> Exercise details
Will you extract the entries word for word? Images should not appear in the copy.
*** Material shown ***
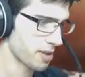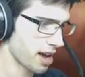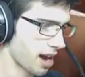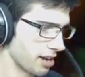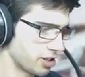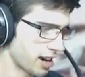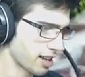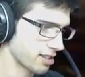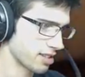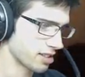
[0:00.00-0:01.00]
to
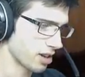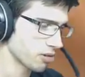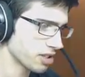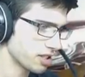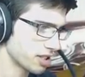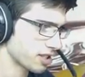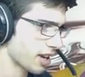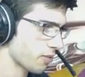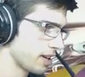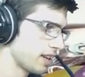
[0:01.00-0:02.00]
Dragon's Exalted, just
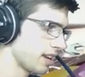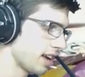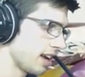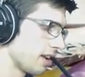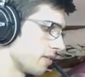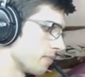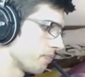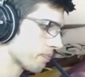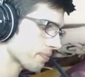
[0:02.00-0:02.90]
like we did in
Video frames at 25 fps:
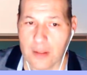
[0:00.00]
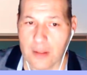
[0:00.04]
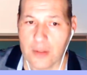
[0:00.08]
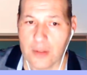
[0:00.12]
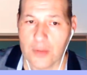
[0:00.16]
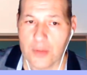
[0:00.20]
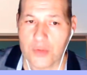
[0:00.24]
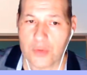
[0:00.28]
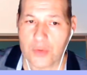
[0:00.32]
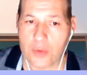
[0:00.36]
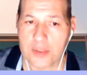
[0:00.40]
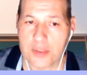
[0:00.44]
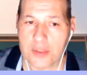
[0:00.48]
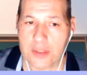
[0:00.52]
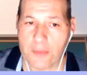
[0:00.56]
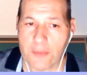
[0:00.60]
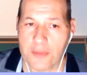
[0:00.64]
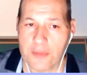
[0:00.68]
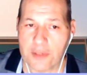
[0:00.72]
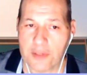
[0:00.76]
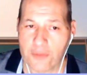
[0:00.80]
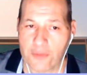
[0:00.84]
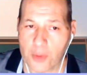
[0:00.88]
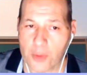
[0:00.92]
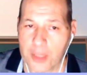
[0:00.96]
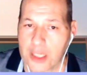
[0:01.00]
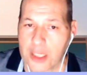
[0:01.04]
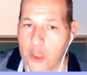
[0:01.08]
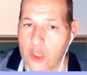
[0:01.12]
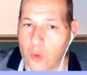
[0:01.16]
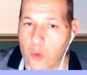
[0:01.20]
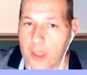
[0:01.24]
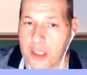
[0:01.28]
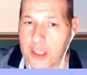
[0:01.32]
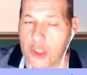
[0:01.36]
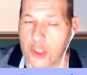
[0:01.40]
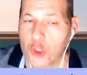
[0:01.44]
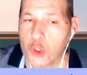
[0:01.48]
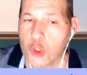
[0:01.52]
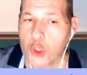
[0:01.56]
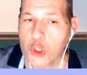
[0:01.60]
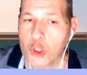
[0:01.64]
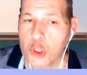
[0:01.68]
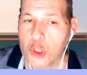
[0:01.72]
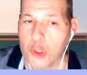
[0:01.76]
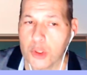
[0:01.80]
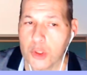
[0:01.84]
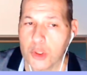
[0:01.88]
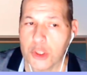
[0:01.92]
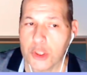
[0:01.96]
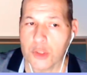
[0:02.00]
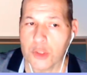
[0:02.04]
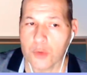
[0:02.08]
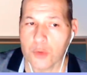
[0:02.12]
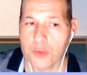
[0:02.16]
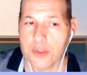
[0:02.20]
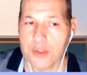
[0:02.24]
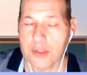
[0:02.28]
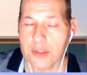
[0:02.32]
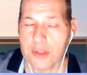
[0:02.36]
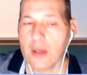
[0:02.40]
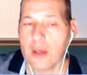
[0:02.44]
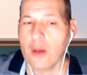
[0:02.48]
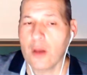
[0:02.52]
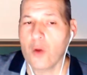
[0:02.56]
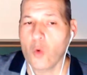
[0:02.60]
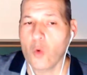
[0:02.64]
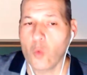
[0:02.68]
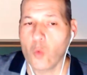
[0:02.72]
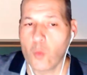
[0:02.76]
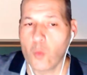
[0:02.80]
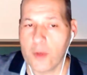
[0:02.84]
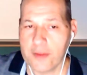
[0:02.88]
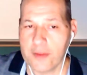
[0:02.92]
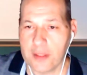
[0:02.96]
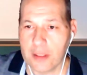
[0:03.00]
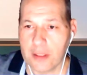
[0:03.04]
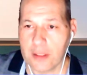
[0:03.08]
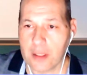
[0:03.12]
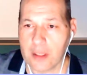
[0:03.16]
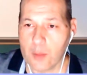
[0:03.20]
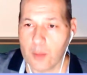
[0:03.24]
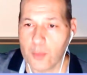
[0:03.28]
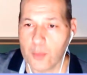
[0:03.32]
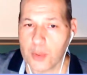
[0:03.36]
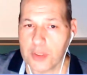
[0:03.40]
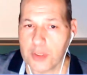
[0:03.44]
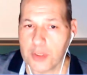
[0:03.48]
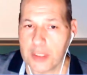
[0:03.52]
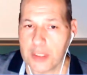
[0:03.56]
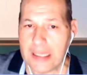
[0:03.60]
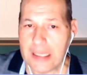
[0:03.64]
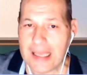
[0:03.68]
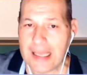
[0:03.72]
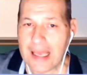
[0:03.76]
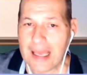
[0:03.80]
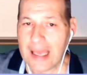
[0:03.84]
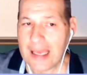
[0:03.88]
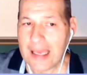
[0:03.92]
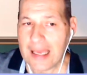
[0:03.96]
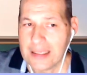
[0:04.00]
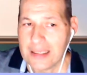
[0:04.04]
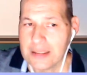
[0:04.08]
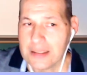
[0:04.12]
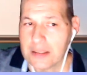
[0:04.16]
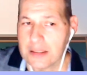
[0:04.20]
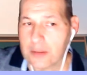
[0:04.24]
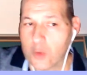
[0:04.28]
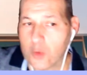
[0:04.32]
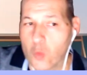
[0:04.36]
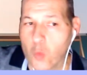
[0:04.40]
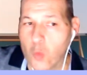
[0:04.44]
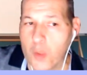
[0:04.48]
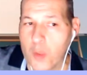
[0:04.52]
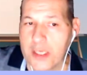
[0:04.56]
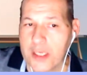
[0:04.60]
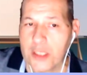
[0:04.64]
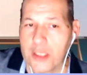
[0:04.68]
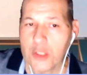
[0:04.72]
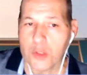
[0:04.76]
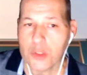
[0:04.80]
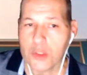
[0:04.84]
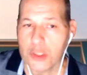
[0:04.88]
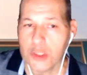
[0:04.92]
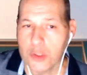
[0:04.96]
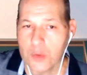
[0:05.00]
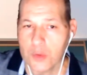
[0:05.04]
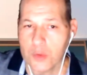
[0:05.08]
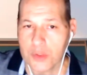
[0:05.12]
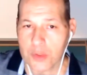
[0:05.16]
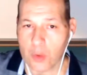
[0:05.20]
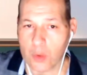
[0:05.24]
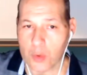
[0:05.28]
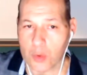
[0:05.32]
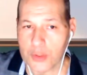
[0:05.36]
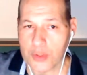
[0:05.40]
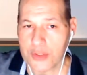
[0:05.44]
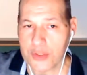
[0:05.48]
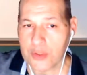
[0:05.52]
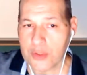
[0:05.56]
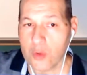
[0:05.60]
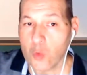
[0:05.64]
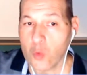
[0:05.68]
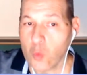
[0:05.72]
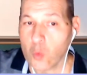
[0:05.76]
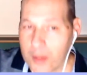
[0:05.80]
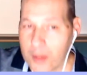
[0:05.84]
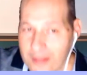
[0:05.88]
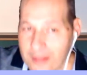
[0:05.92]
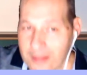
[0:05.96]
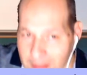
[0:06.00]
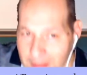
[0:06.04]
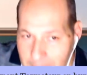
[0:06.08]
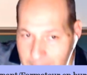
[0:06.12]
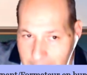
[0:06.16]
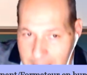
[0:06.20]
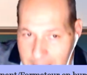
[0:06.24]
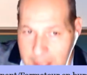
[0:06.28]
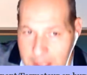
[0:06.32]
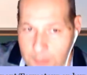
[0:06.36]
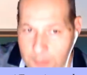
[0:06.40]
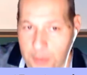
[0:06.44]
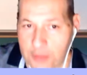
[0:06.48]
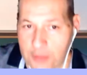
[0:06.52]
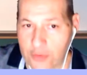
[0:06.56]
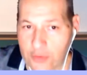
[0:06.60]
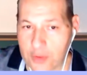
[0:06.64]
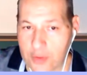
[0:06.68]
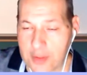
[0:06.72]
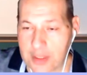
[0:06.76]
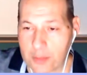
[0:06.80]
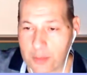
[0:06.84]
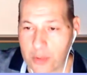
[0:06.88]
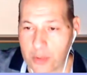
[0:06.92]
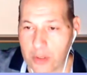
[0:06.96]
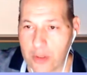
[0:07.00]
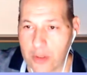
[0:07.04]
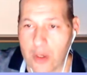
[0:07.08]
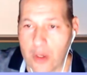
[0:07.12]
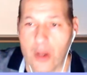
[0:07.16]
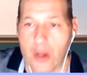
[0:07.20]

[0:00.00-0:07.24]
So something very quick you could use within a company, and we could use also within this pivot table,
*** End of Material shown ***
> Response box
[0:00.00-0:01.00]
to
[0:01.00-0:02.00]
Dragon's Exalted, just
[0:02.00-0:02.90]
like we did in
Video frames at 25 fps:
[0:00.00]
[0:00.04]
[0:00.08]
[0:00.12]
[0:00.16]
[0:00.20]
[0:00.24]
[0:00.28]
[0:00.32]
[0:00.36]
[0:00.40]
[0:00.44]
[0:00.48]
[0:00.52]
[0:00.56]
[0:00.60]
[0:00.64]
[0:00.68]
[0:00.72]
[0:00.76]
[0:00.80]
[0:00.84]
[0:00.88]
[0:00.92]
[0:00.96]
[0:01.00]
[0:01.04]
[0:01.08]
[0:01.12]
[0:01.16]
[0:01.20]
[0:01.24]
[0:01.28]
[0:01.32]
[0:01.36]
[0:01.40]
[0:01.44]
[0:01.48]
[0:01.52]
[0:01.56]
[0:01.60]
[0:01.64]
[0:01.68]
[0:01.72]
[0:01.76]
[0:01.80]
[0:01.84]
[0:01.88]
[0:01.92]
[0:01.96]
[0:02.00]
[0:02.04]
[0:02.08]
[0:02.12]
[0:02.16]
[0:02.20]
[0:02.24]
[0:02.28]
[0:02.32]
[0:02.36]
[0:02.40]
[0:02.44]
[0:02.48]
[0:02.52]
[0:02.56]
[0:02.60]
[0:02.64]
[0:02.68]
[0:02.72]
[0:02.76]
[0:02.80]
[0:02.84]
[0:02.88]
[0:02.92]
[0:02.96]
[0:03.00]
[0:03.04]
[0:03.08]
[0:03.12]
[0:03.16]
[0:03.20]
[0:03.24]
[0:03.28]
[0:03.32]
[0:03.36]
[0:03.40]
[0:03.44]
[0:03.48]
[0:03.52]
[0:03.56]
[0:03.60]
[0:03.64]
[0:03.68]
[0:03.72]
[0:03.76]
[0:03.80]
[0:03.84]
[0:03.88]
[0:03.92]
[0:03.96]
[0:04.00]
[0:04.04]
[0:04.08]
[0:04.12]
[0:04.16]
[0:04.20]
[0:04.24]
[0:04.28]
[0:04.32]
[0:04.36]
[0:04.40]
[0:04.44]
[0:04.48]
[0:04.52]
[0:04.56]
[0:04.60]
[0:04.64]
[0:04.68]
[0:04.72]
[0:04.76]
[0:04.80]
[0:04.84]
[0:04.88]
[0:04.92]
[0:04.96]
[0:05.00]
[0:05.04]
[0:05.08]
[0:05.12]
[0:05.16]
[0:05.20]
[0:05.24]
[0:05.28]
[0:05.32]
[0:05.36]
[0:05.40]
[0:05.44]
[0:05.48]
[0:05.52]
[0:05.56]
[0:05.60]
[0:05.64]
[0:05.68]
[0:05.72]
[0:05.76]
[0:05.80]
[0:05.84]
[0:05.88]
[0:05.92]
[0:05.96]
[0:06.00]
[0:06.04]
[0:06.08]
[0:06.12]
[0:06.16]
[0:06.20]
[0:06.24]
[0:06.28]
[0:06.32]
[0:06.36]
[0:06.40]
[0:06.44]
[0:06.48]
[0:06.52]
[0:06.56]
[0:06.60]
[0:06.64]
[0:06.68]
[0:06.72]
[0:06.76]
[0:06.80]
[0:06.84]
[0:06.88]
[0:06.92]
[0:06.96]
[0:07.00]
[0:07.04]
[0:07.08]
[0:07.12]
[0:07.16]
[0:07.20]

[0:00.00-0:07.24]
So something very quick you could use within a company, and we could use also within this pivot table,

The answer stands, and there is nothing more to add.